Это был обычный наш вечер с его эмалированной жуткой кружкой на огне, от которой исходил запах крутой заварки — чая азербайджанского № 30... Черная шапка на ней поднималась, вспухала вулканически, и, сдернутая с огня, медленно проседала. Я сыпал себе в заварной чайник так же щедро, сомнамбулически, завороженно. Мы никого не ждали. Налаживался понемногу обычный наш разговор о том о сем. «Бытовое и есть историческое, — говорил в кру́жку Сева. — Это еще Толстой заметил...» Я сочувственно встречал это заявление. На меня произвели впечатление виденные где-то в магазинчике на Невском литографии, развешанные там по стенам; в одной, названной «Белой ночью», фантазия автора погружала все поколения питерских жителей в реки, каналы, и вода призрачно несла их куда-то. И я горячо говорил Севе, самому себе, Большому Питеру: «А мазурики! а губастые! а вся дрянь и мелочь человеческая! где они? Где все мелкие тщеславия, жалкие самолюбия? И наши с тобой — где?.. В истории, которая стала для нас поистине «Белой ночью», во всемирных Мойках, Фонтанках, Невках, каналах... Они переполнили собой историю!»
Такой разговор мог продолжаться долго.
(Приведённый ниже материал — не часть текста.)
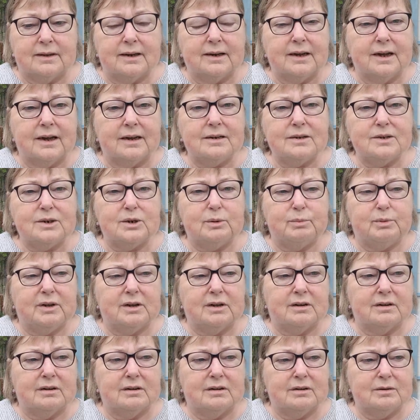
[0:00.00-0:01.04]
case to be
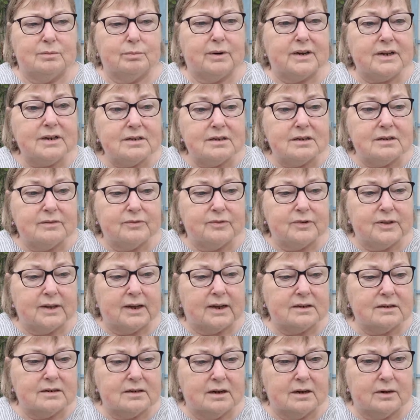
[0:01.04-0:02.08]
heard, waiting for
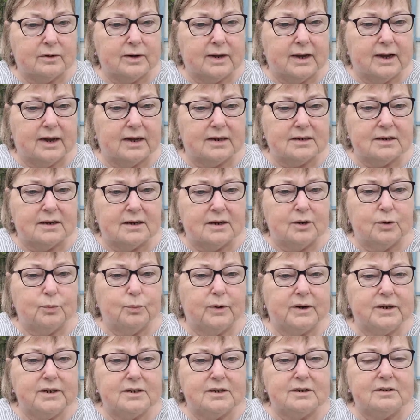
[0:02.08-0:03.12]
that to go ahead,
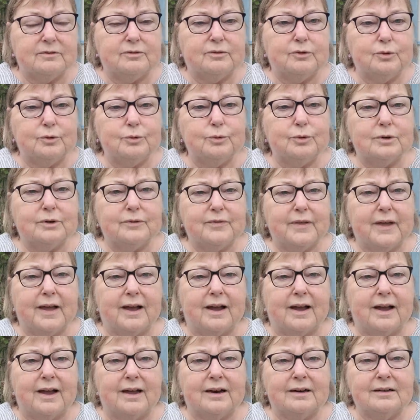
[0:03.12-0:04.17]
waiting for all of
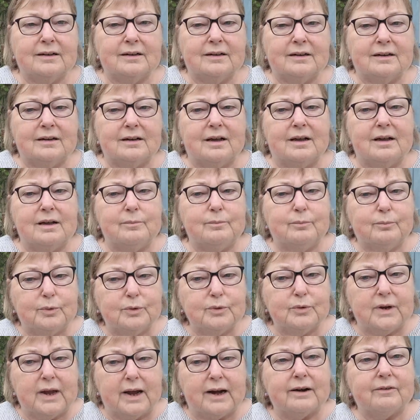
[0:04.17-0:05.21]
that,
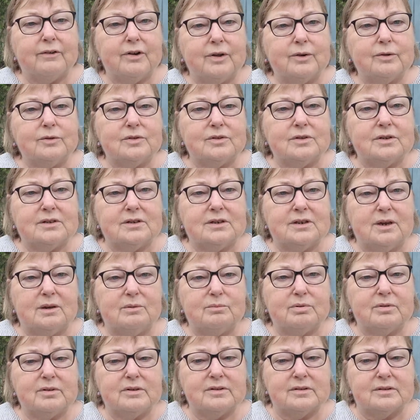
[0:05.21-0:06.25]
will carry on sitting
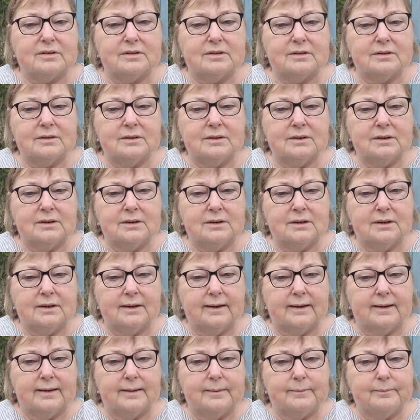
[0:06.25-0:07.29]
in prison.
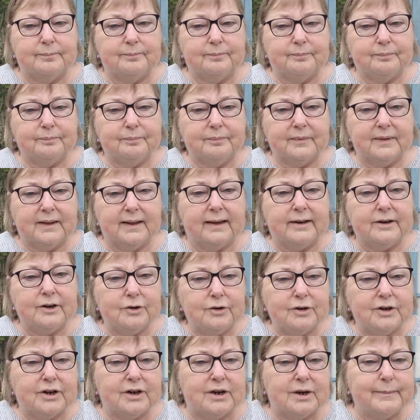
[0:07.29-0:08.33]
And
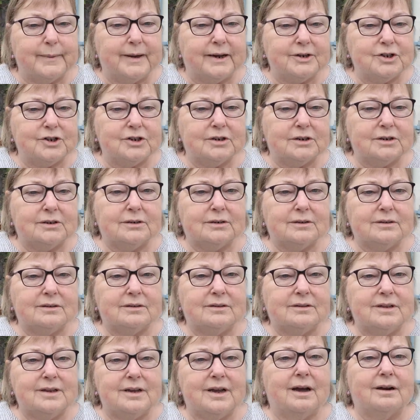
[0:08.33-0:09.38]
you can imagine
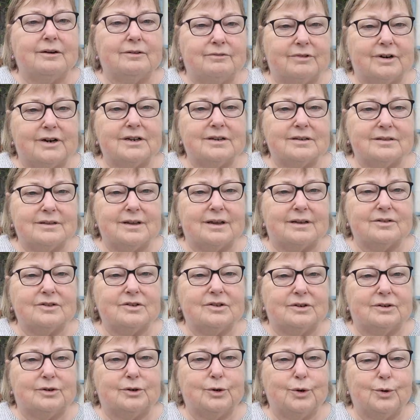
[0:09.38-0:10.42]
the unrest that's
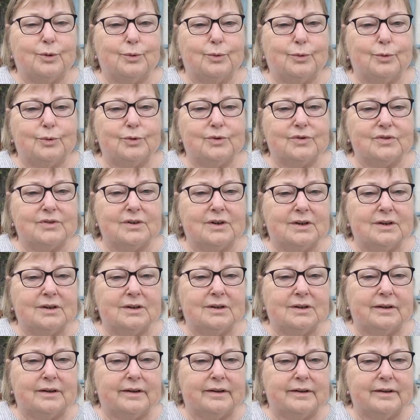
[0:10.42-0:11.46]
going to cause.
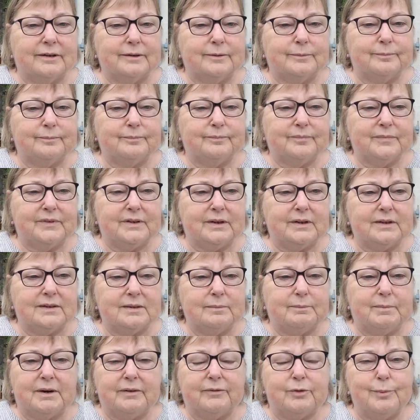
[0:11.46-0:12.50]
It's
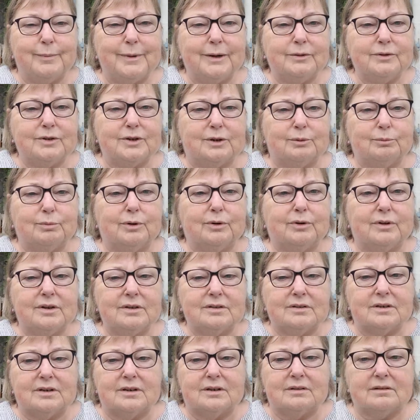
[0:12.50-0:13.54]
a bit of a melting pot,
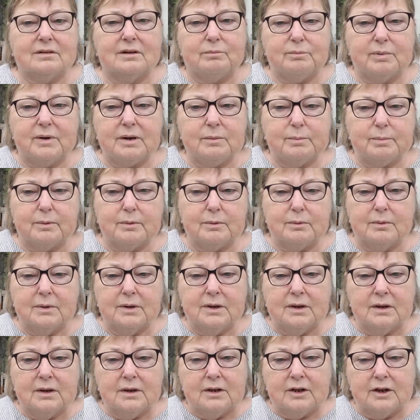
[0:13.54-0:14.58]
isn't it? So people
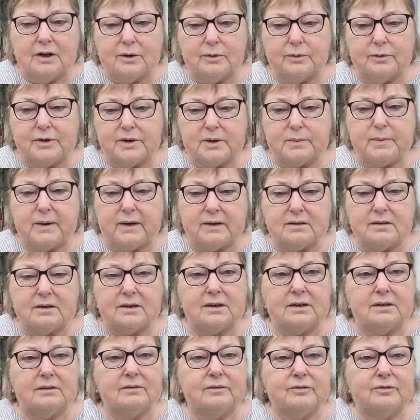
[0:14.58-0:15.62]
who are
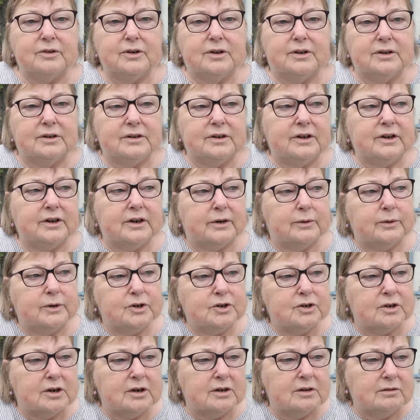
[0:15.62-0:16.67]
expecting for, you know, a
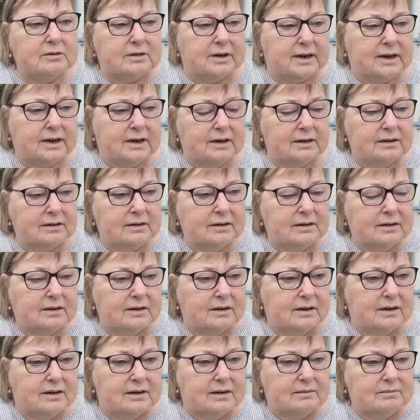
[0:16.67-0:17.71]
trial date
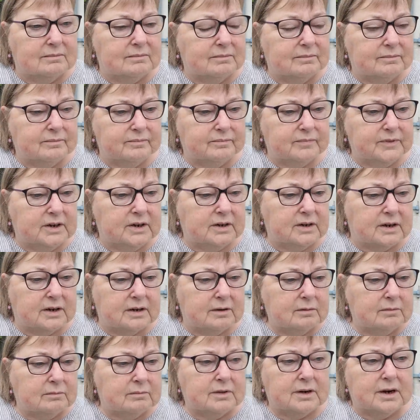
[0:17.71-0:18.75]
you
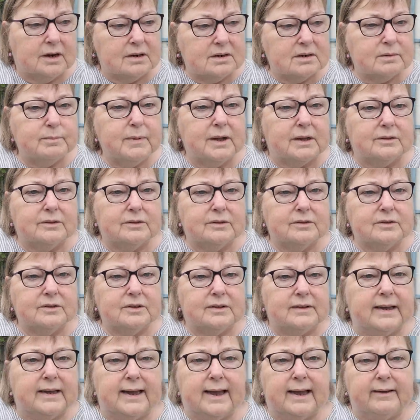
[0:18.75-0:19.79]
know, next month,
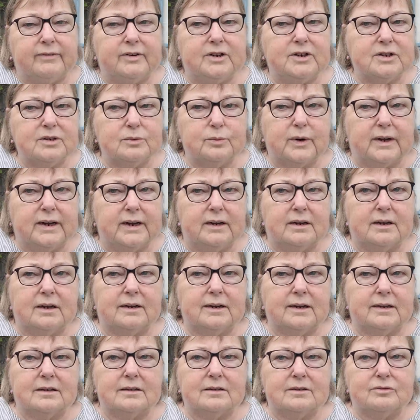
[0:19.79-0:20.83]
they're having to wait
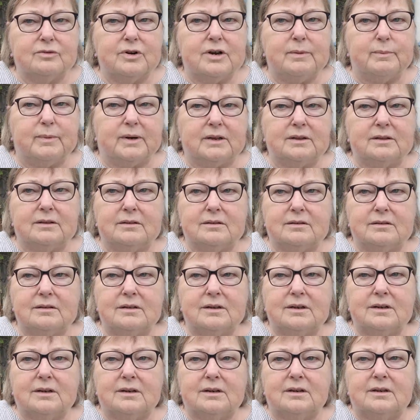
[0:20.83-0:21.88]
another 3 months.
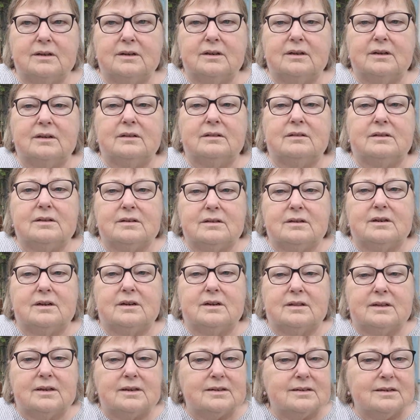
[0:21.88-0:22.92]
It's
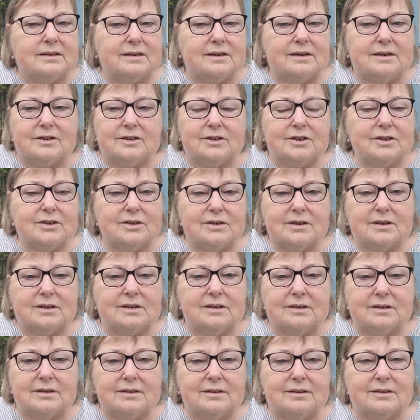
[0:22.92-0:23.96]
not
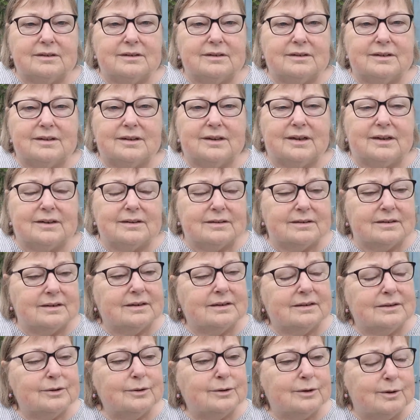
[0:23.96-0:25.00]
a
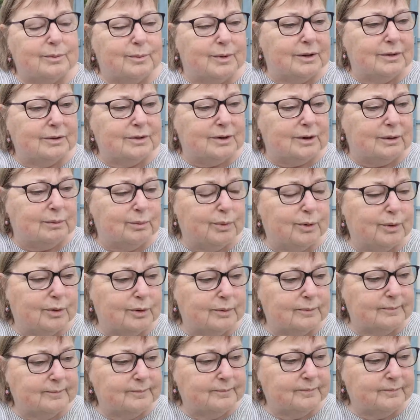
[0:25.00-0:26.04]
melting pot.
Но где-то в четверть двенадцатого зазвонили. Мы с Тацитовым переглянулись: кто бы это мог быть? На ночь глядя? Он явно не хотел открывать — не трогался с места. Я ждал, что будет дальше.
— Может, открыть? — голос мой прозвучал хрипло.
Звонили упорно — визгливый звук так и сверлил, разрывал воздух пустого огромного коридора. И что-то обреченное появилось вдруг в облике Севы: он повесил голову, сутулил спину, курил. Руки у него начали приметно дрожать.
— Я не хочу открывать, — совсем тихо проговорил наконец он, — потому что это могут быть силы нежелательные... — Он так и сказал: силы — не люди. И продолжал все так же задавленно: — Может быть, это — тот парень, зять хабаровских, пришел с кем-нибудь за буфетом. На который не имеет никаких прав... А может, милиция.